◆ Data for this task:
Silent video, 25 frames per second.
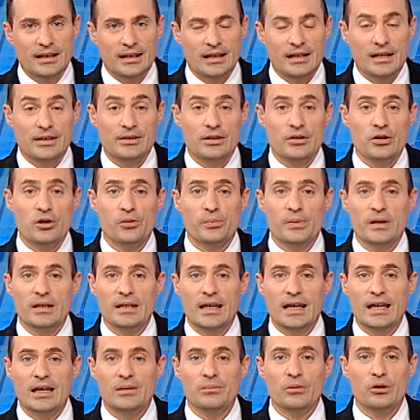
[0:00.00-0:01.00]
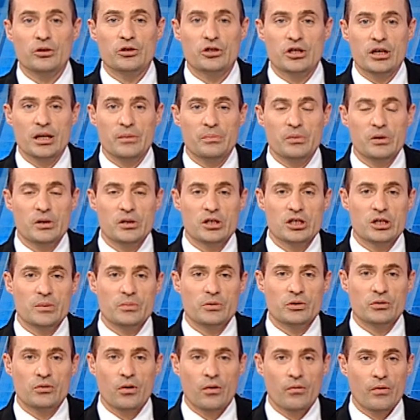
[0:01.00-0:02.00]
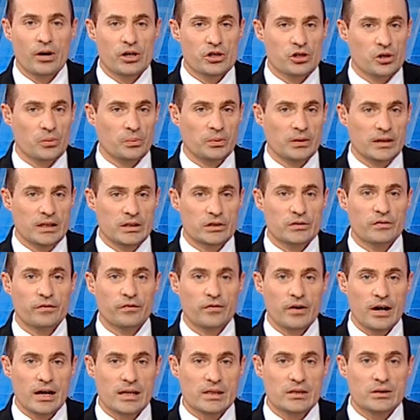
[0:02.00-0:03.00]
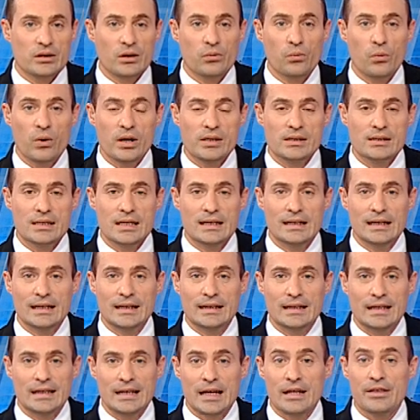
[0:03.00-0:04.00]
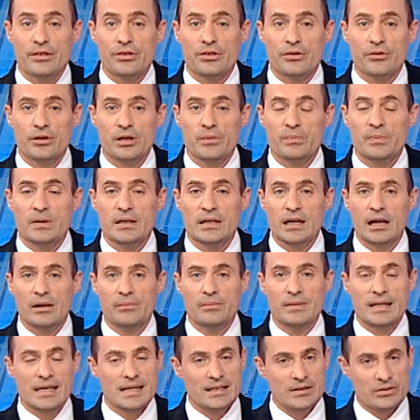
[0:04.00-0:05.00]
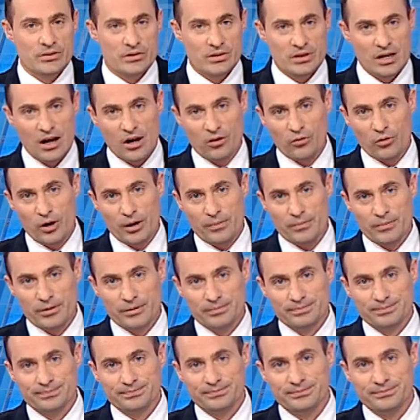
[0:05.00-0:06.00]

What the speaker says: And at the European Handball Championships, Croatia plays France on Wednesday night at 8:30 p.m. in Zagreb.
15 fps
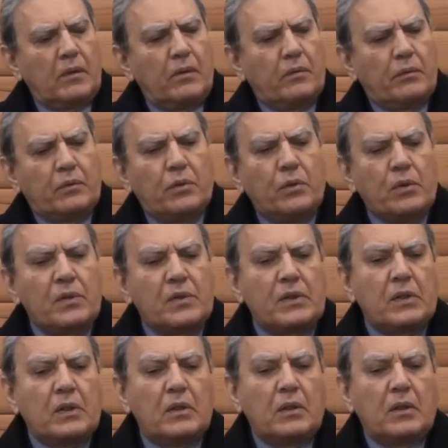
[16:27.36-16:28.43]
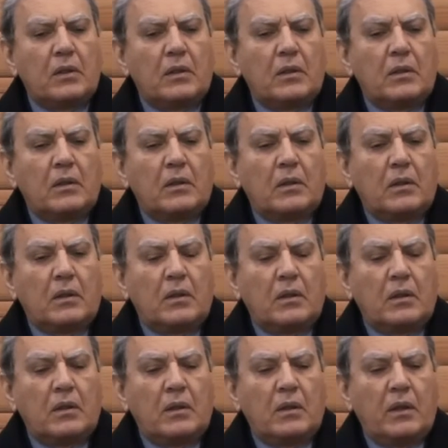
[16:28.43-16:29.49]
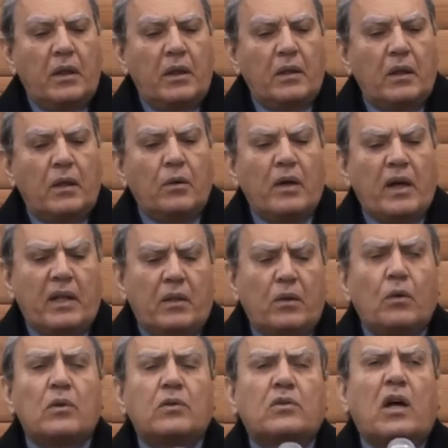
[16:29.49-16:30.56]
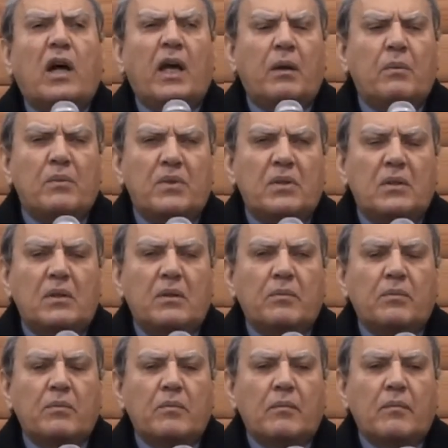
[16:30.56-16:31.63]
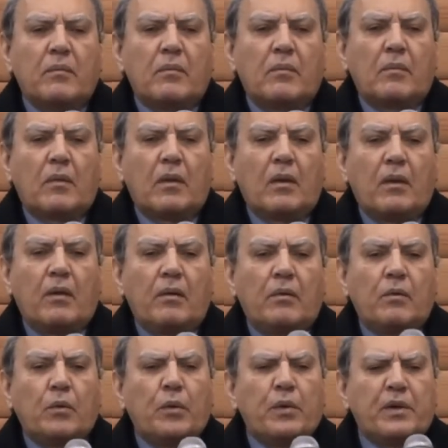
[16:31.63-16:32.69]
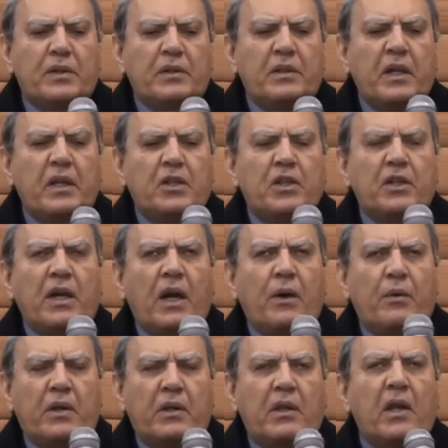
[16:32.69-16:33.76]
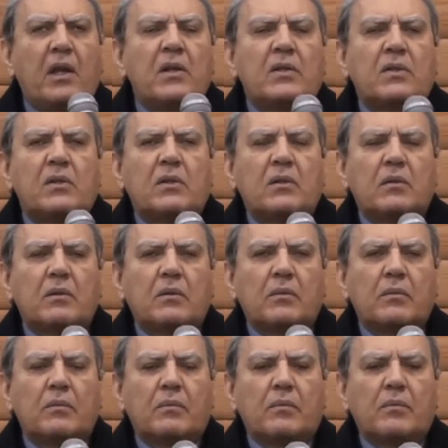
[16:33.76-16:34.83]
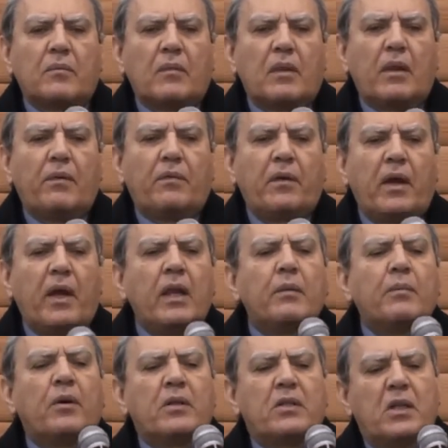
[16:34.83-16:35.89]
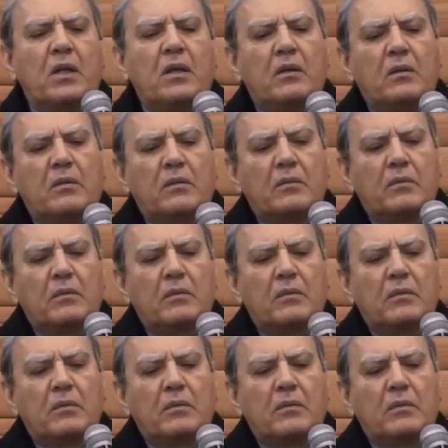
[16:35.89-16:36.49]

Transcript: Of course, at old times, we were teaching our kids, if anybody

◆ What needs to be done:
Copy the data precisely. Skip every picture.

◆ Completed task:
Silent video, 25 frames per second.
[0:00.00-0:01.00]
[0:01.00-0:02.00]
[0:02.00-0:03.00]
[0:03.00-0:04.00]
[0:04.00-0:05.00]
[0:05.00-0:06.00]

What the speaker says: And at the European Handball Championships, Croatia plays France on Wednesday night at 8:30 p.m. in Zagreb.
15 fps
[16:27.36-16:28.43]
[16:28.43-16:29.49]
[16:29.49-16:30.56]
[16:30.56-16:31.63]
[16:31.63-16:32.69]
[16:32.69-16:33.76]
[16:33.76-16:34.83]
[16:34.83-16:35.89]
[16:35.89-16:36.49]

Transcript: Of course, at old times, we were teaching our kids, if anybody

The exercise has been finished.